# Aim of the task
Every entry in the data is to be written out exactly; no picture belongs in the copy.

------ Provided entries ------

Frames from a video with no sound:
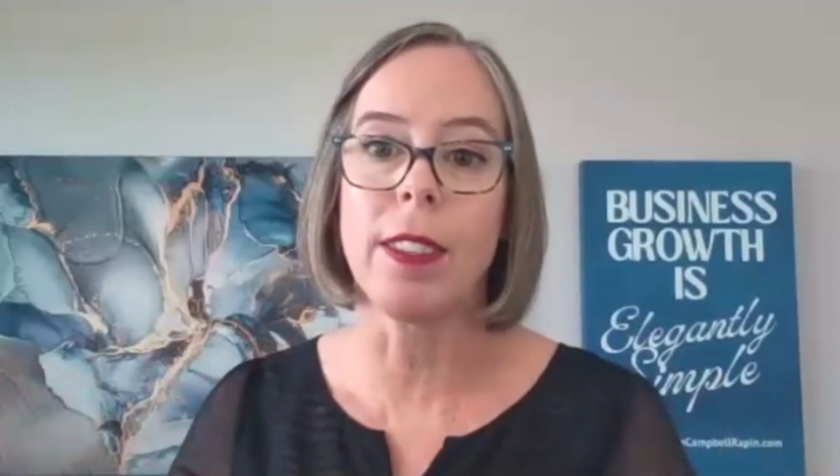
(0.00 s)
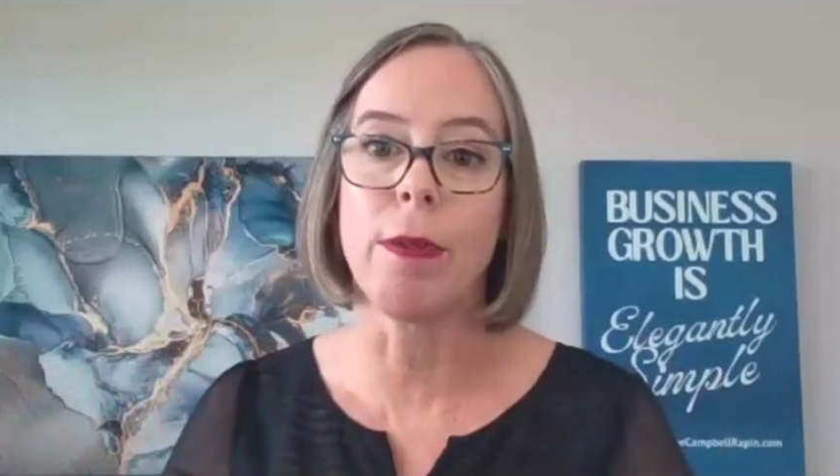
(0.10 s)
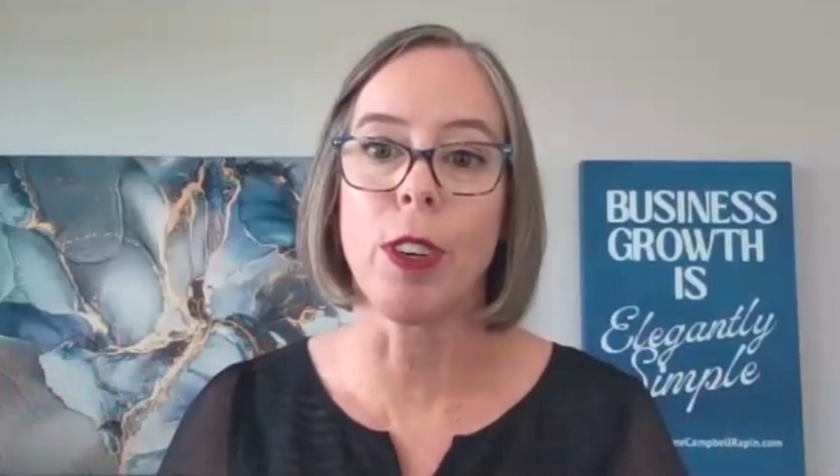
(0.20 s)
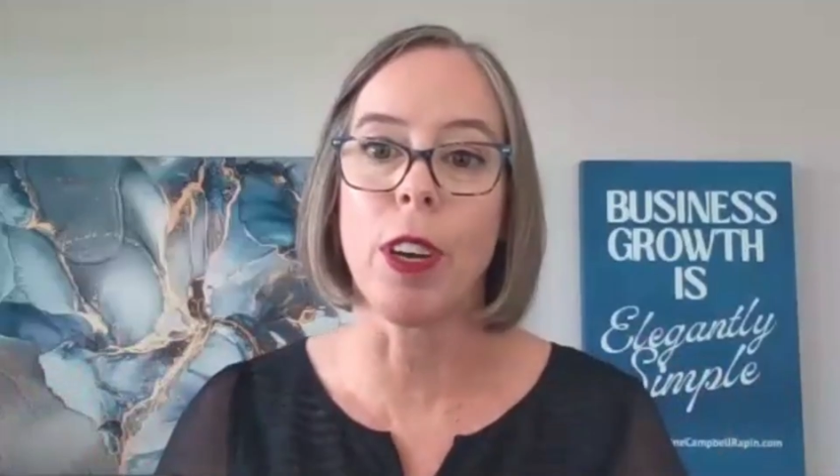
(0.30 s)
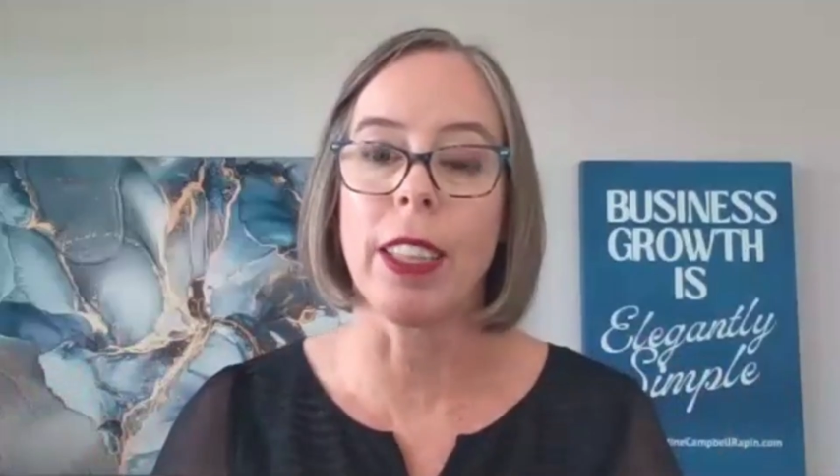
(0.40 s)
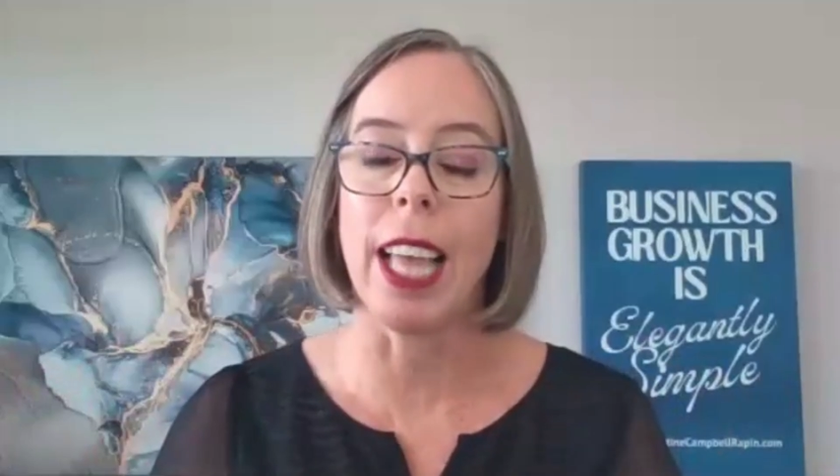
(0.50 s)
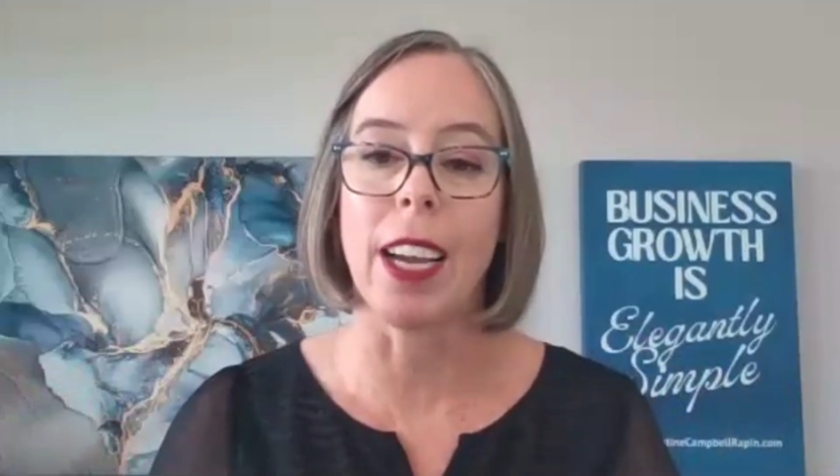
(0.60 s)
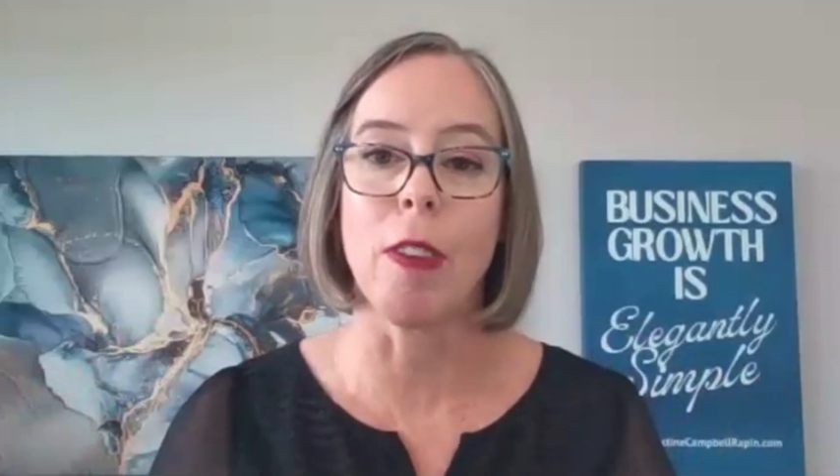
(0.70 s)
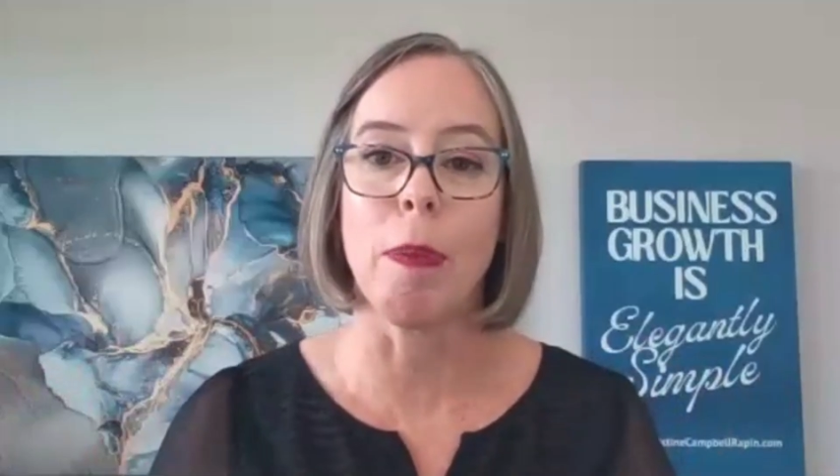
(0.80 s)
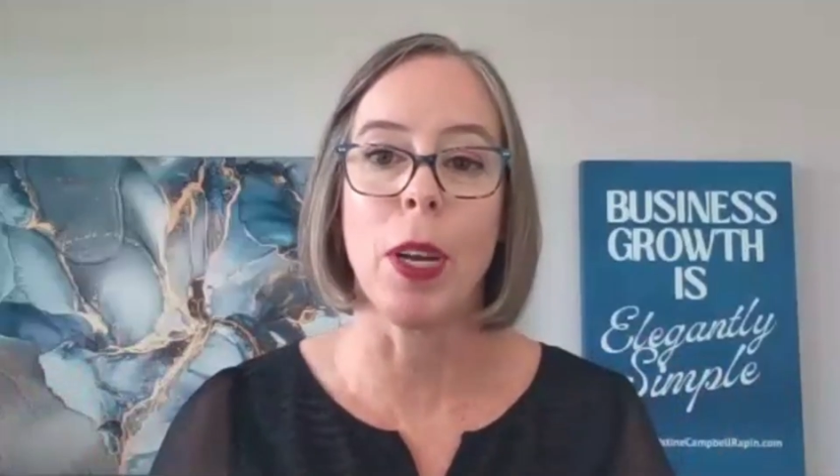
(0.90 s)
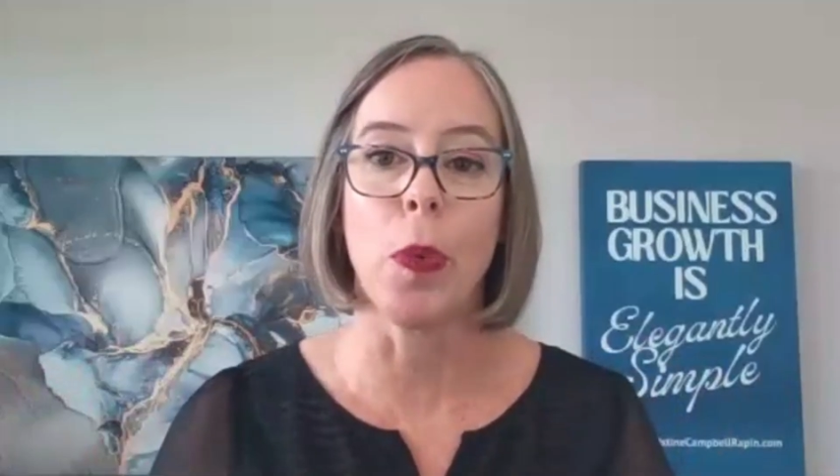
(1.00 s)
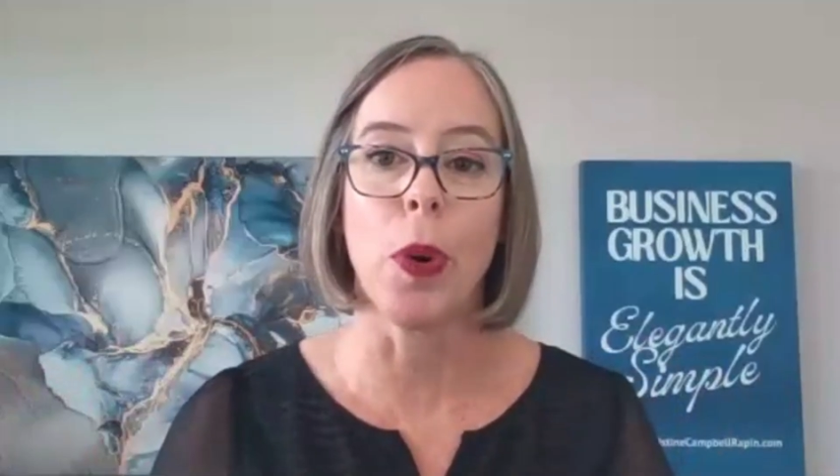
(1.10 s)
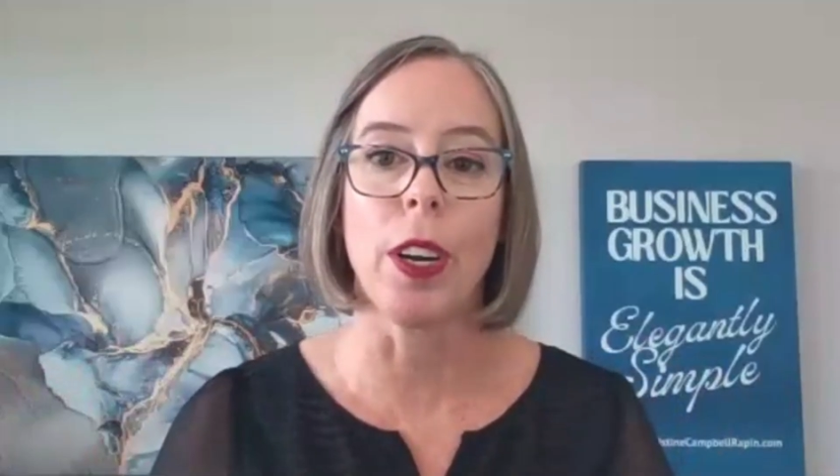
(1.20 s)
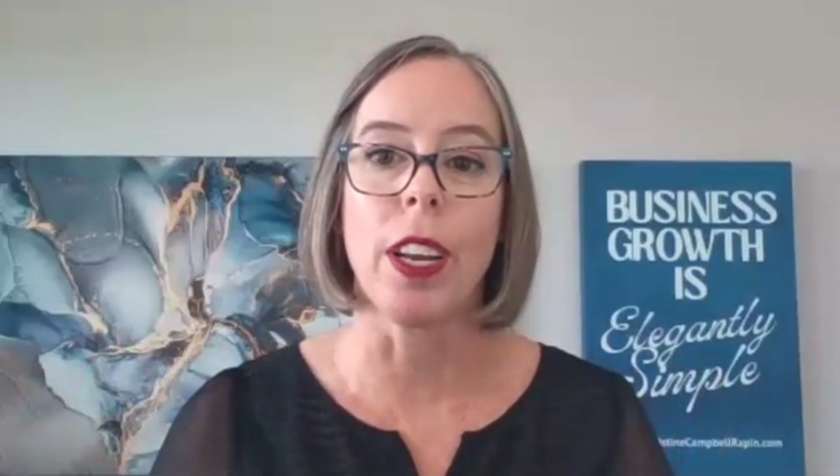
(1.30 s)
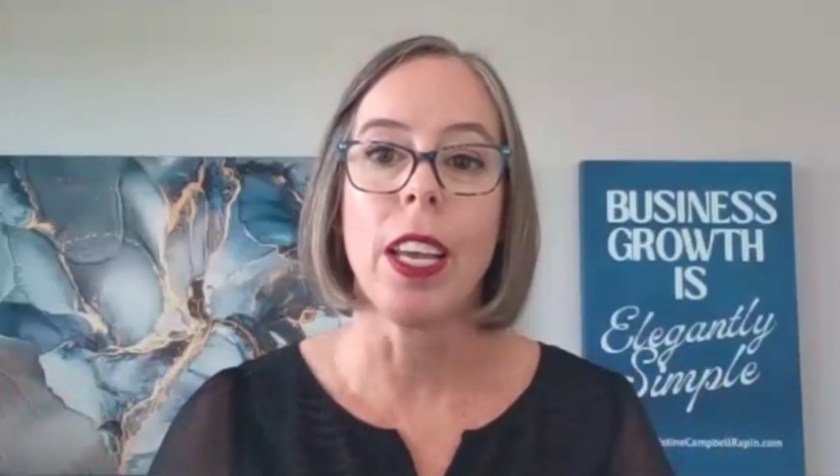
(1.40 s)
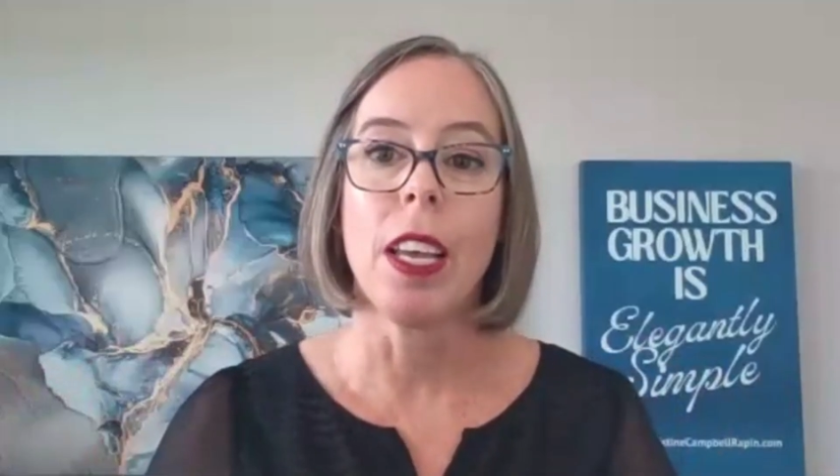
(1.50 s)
for a lack of a better word.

------

# Response for this exercise
Frames from a video with no sound:
(0.00 s)
(0.10 s)
(0.20 s)
(0.30 s)
(0.40 s)
(0.50 s)
(0.60 s)
(0.70 s)
(0.80 s)
(0.90 s)
(1.00 s)
(1.10 s)
(1.20 s)
(1.30 s)
(1.40 s)
(1.50 s)
for a lack of a better word.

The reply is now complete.